You are viewing a plain text version of this content. The canonical link for it is here.
Posted to user@nutch.apache.org by Dave Schneider <da...@cyc.com> on 2007/10/23 23:33:50 UTC
Sanity Check re: Converting customized Lucene crawl/index to use
Nutch
Hi,
I have an existing application using Lucene that involves taking web
pages, completely transmuting them into a form not at all recognizable
as a natural language, and then searching through that form. In
particular, we built our own Lucene analyzer/tokenizer that can read out
our funky format. In order to take advantage of the Nutch crawler and
Hadoop parallelization, we'd like to convert it.
I'm thinking that I could use the parser plugins that come with Nutch,
write an indexer plugin that will take the text as recovered by the
parsers, send it to an external process to produce the format that I
need for indexing, replace the existing text in the document with my new
text, and then index that.
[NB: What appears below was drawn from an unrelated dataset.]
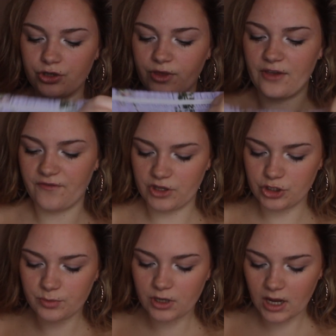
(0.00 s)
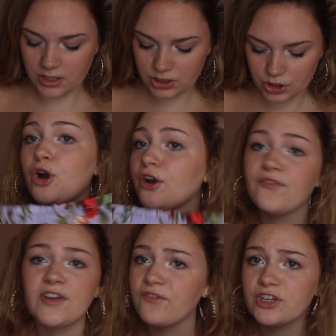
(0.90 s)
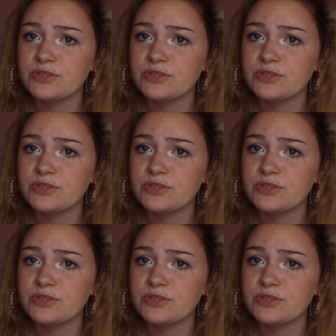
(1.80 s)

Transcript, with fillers: so they fit super nice. Perfect for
I believe I'd also need an analyzer plugin
that uses the code we already have to tokenize our wierd format.
When this is done, I believe I should have an index that I can use with
our existing Lucene-based search code, without necessarily needing to
convert the search part over to run via Nutch.
I have this nagging feeling that I'm going to be violating some
deep-seated assumptions if I do this, so I'd appreciate any advice I
could get.
Thanks,
Dave